## [Dataset records]
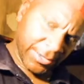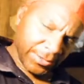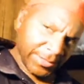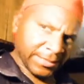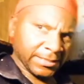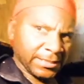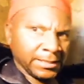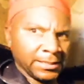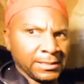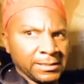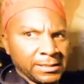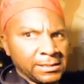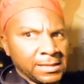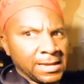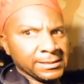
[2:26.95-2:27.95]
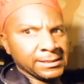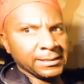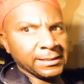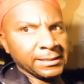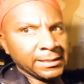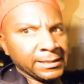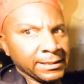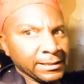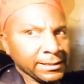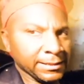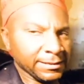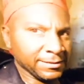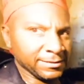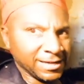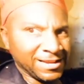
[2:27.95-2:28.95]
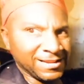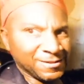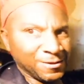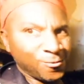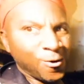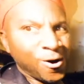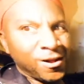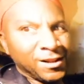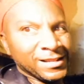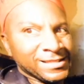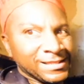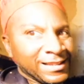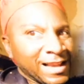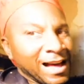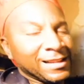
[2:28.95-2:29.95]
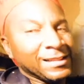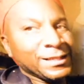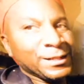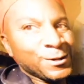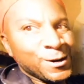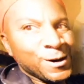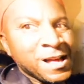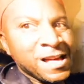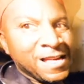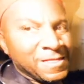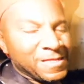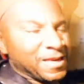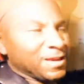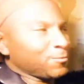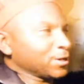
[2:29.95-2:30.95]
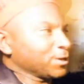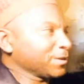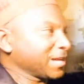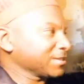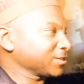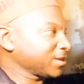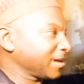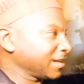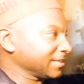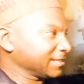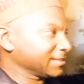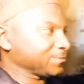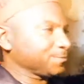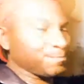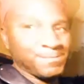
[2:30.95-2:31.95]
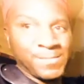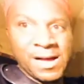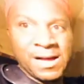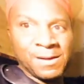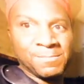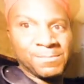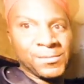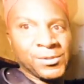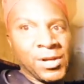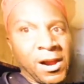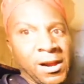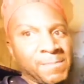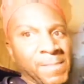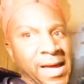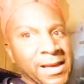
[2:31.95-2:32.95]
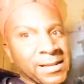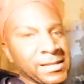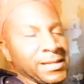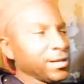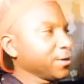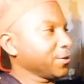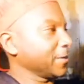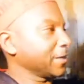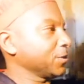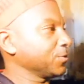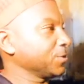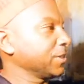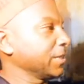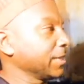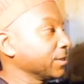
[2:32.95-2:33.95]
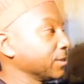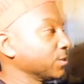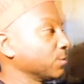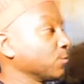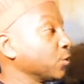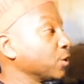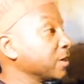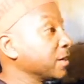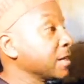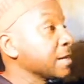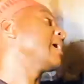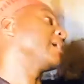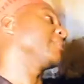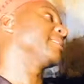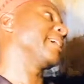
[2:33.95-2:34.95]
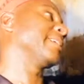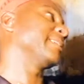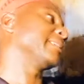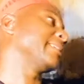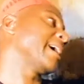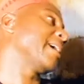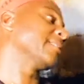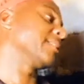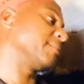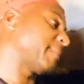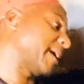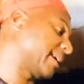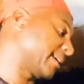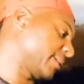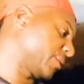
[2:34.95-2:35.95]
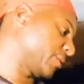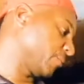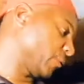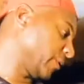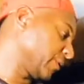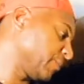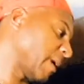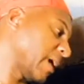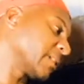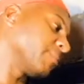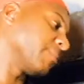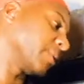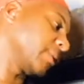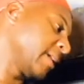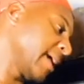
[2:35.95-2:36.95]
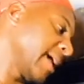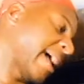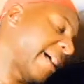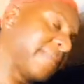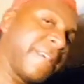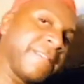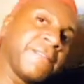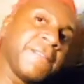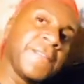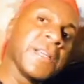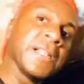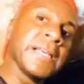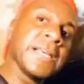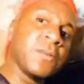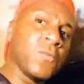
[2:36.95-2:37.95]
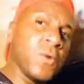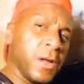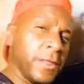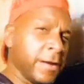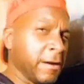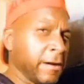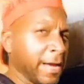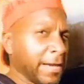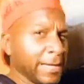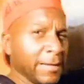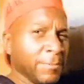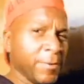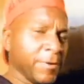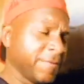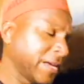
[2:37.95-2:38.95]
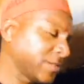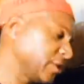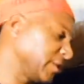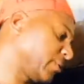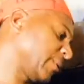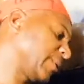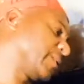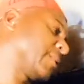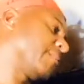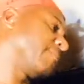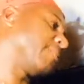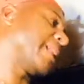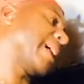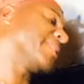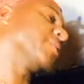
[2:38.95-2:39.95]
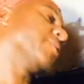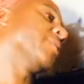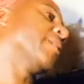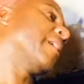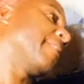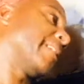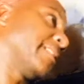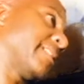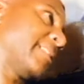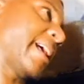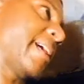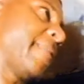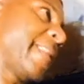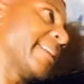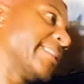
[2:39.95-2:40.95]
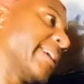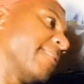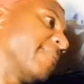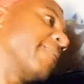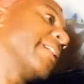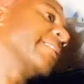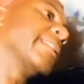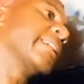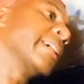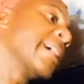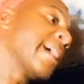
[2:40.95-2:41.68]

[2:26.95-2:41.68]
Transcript: you can see, the closet is, the wall is a lot cleaner than when you last saw it. This dark band here that you see is some wood. I'll sand it down to make it as smooth as possible, and then fill in where there are any imperfections with some plaster, and then sand that down finally,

## [Work order]
Only one stretch of the material above is wanted: the line containing "[2:28.95-2:29.95]" through the line containing "[2:26.95-2:41.68]". Restate it word for word, minus the pictures.

## [Answer to this task]
[2:28.95-2:29.95]
[2:29.95-2:30.95]
[2:30.95-2:31.95]
[2:31.95-2:32.95]
[2:32.95-2:33.95]
[2:33.95-2:34.95]
[2:34.95-2:35.95]
[2:35.95-2:36.95]
[2:36.95-2:37.95]
[2:37.95-2:38.95]
[2:38.95-2:39.95]
[2:39.95-2:40.95]
[2:40.95-2:41.68]

[2:26.95-2:41.68]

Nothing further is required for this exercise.